What you have to do: Among the records below, determine how many lines have the word "video" in them; output only the number.

Supplied records:
____
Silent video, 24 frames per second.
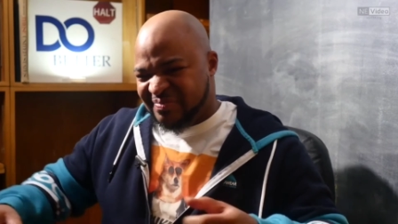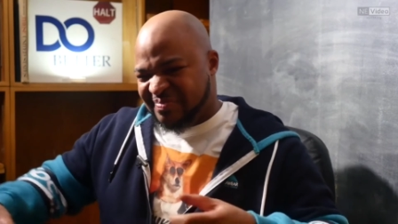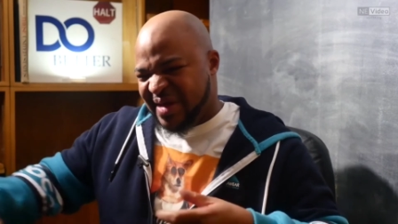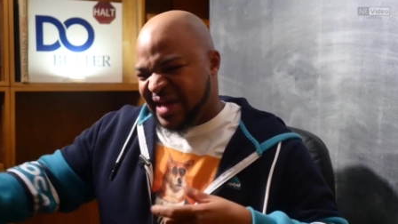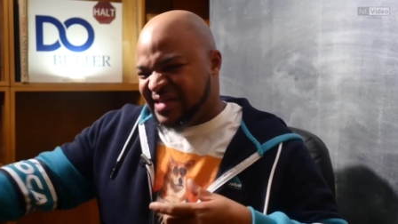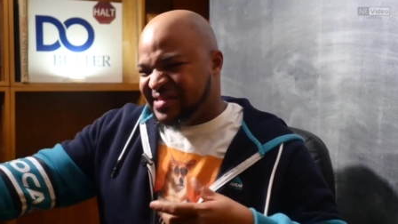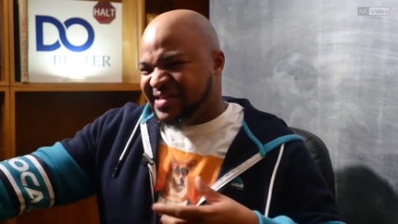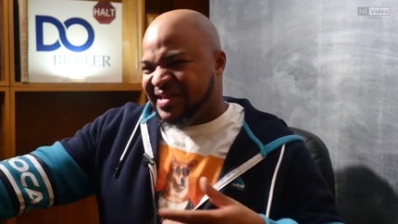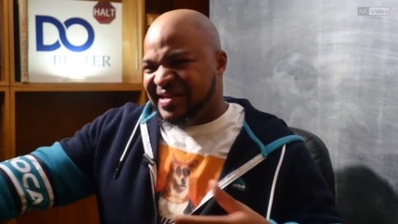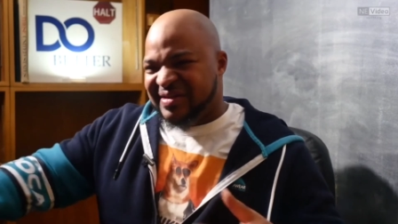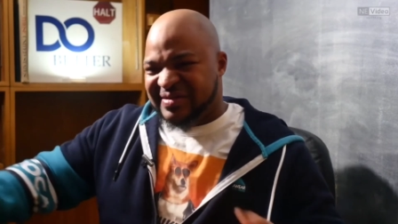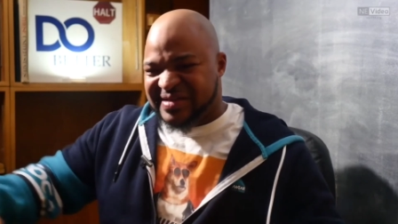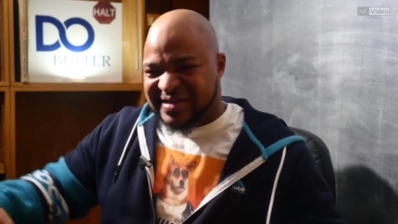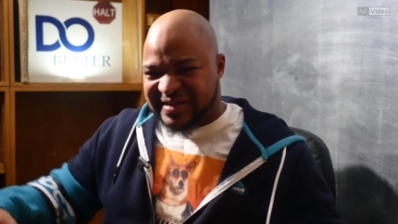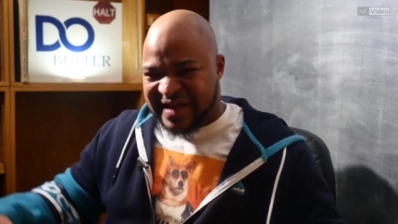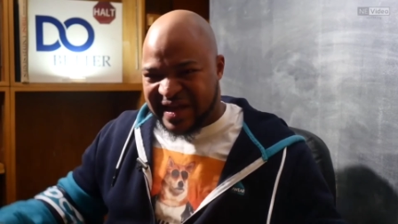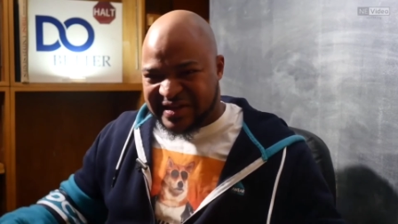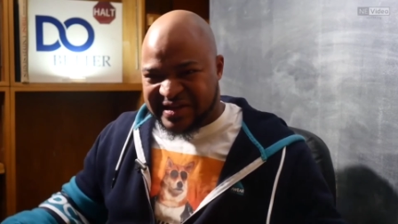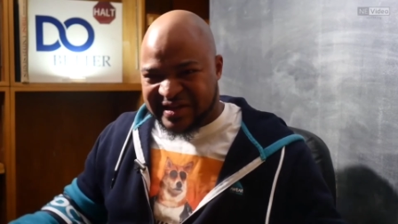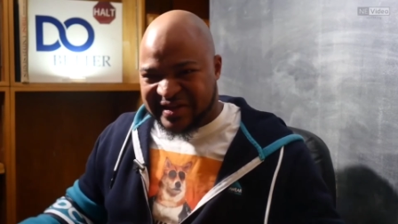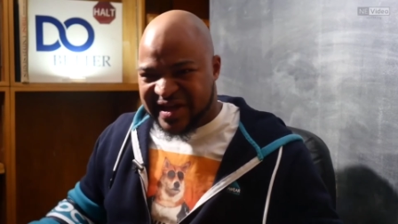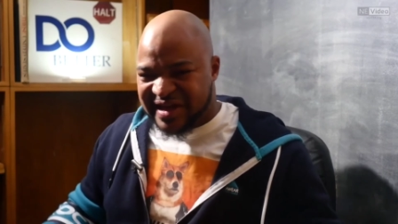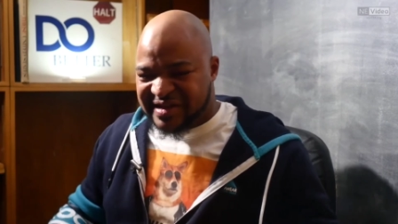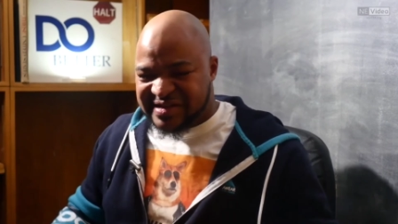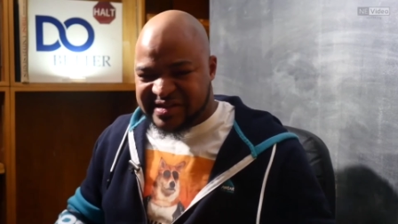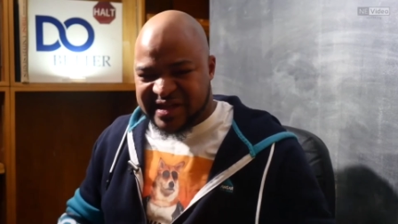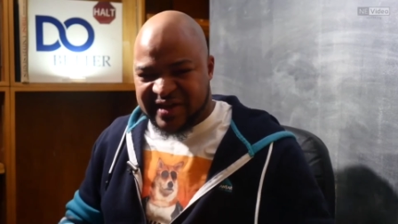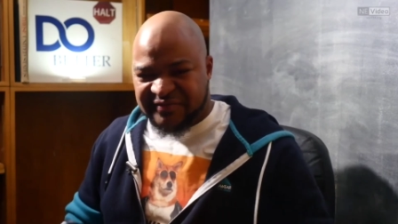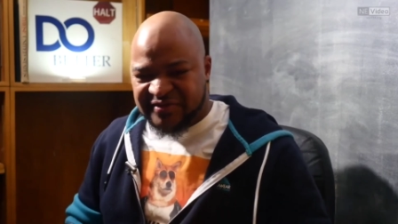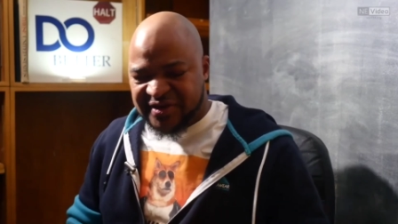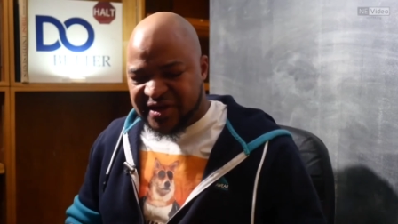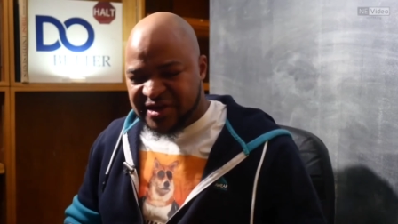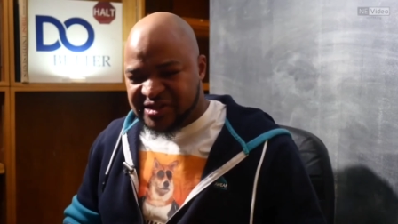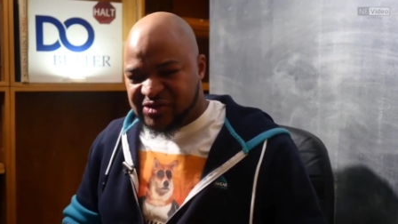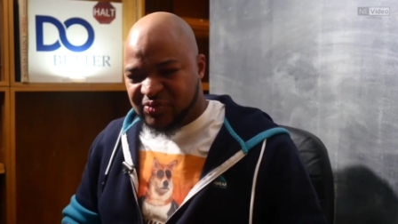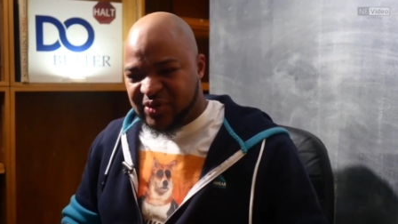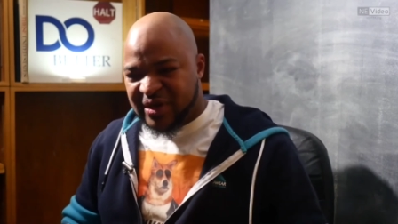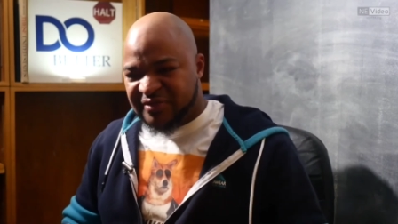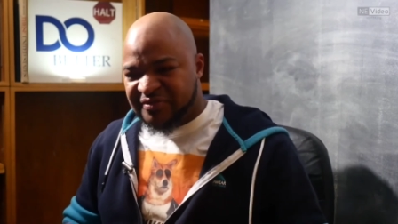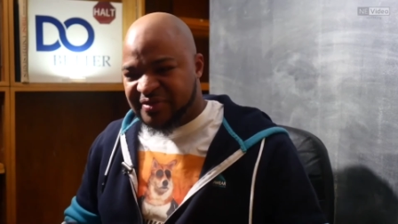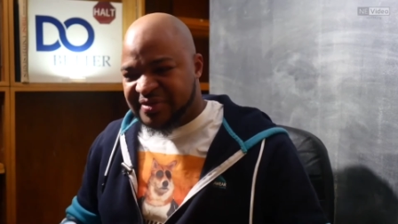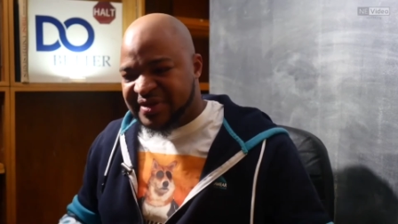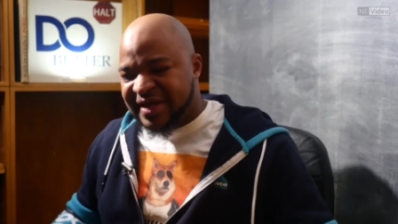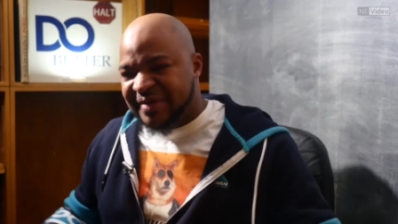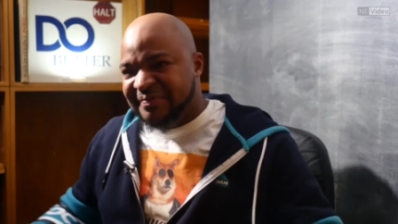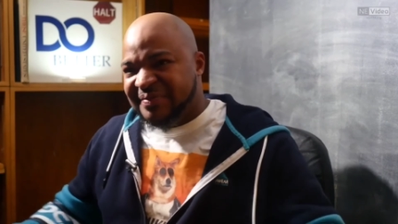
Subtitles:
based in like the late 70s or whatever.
____
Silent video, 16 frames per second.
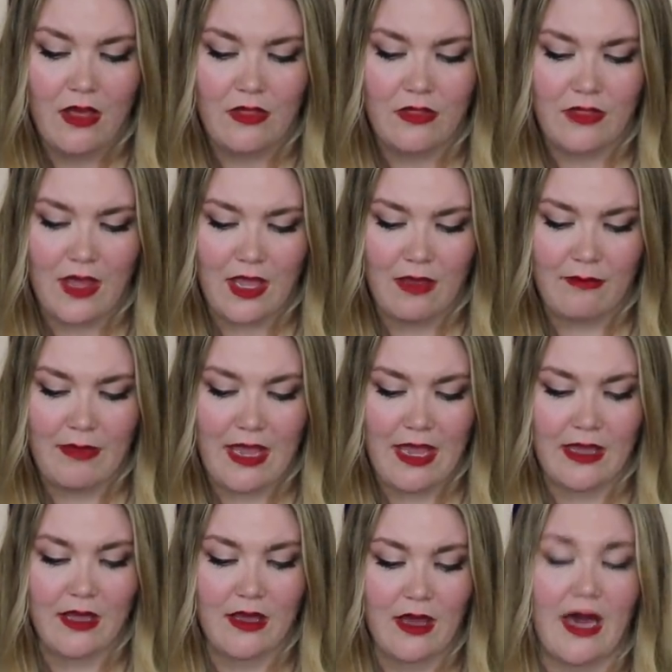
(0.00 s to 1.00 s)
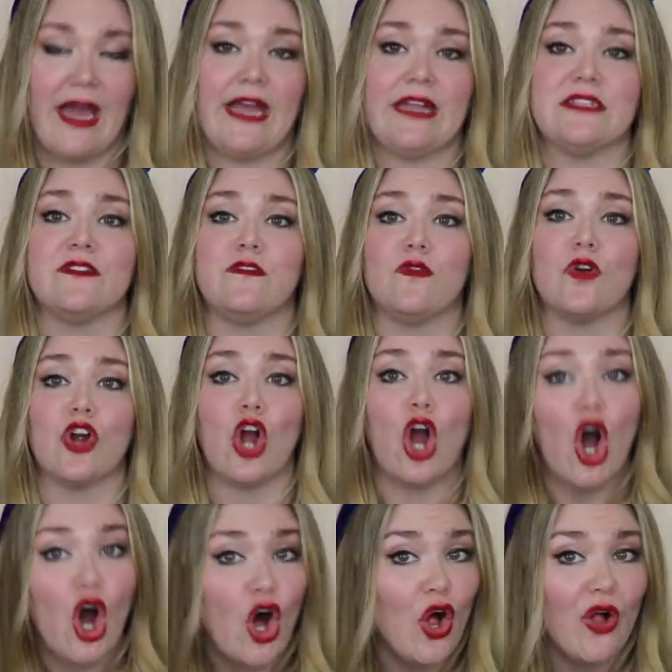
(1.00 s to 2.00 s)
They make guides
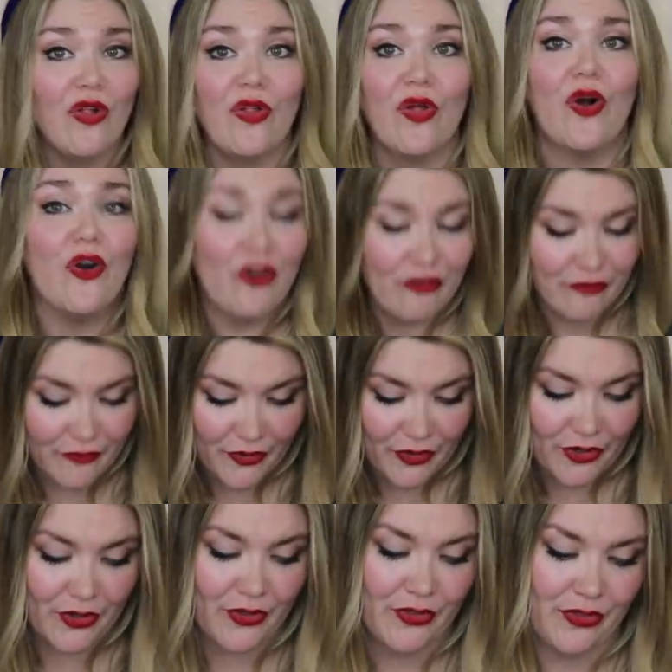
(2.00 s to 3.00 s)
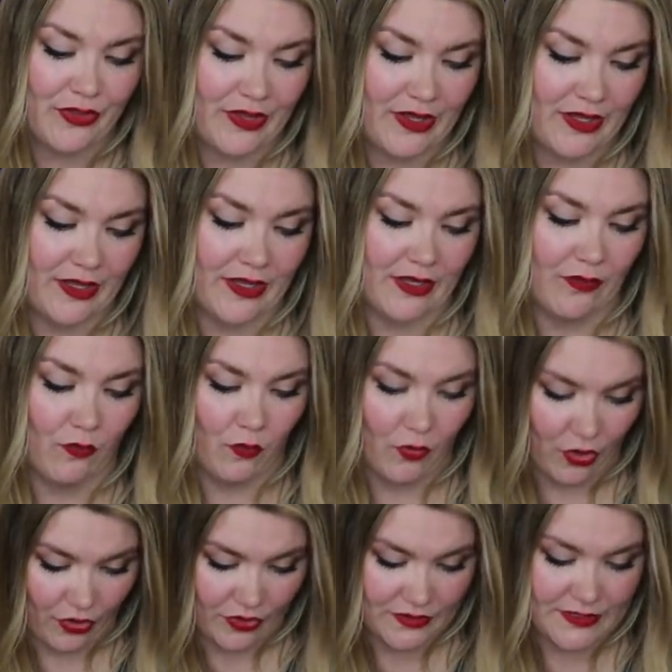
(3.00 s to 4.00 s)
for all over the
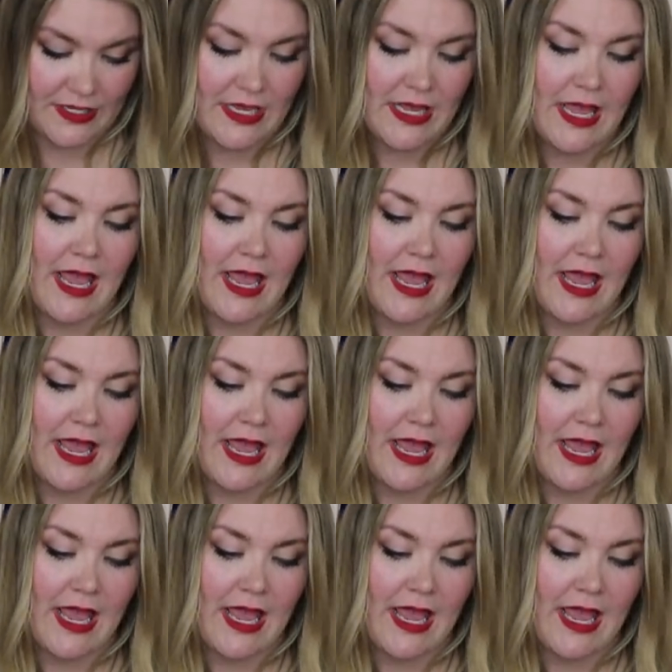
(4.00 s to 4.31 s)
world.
____
Written answer: 2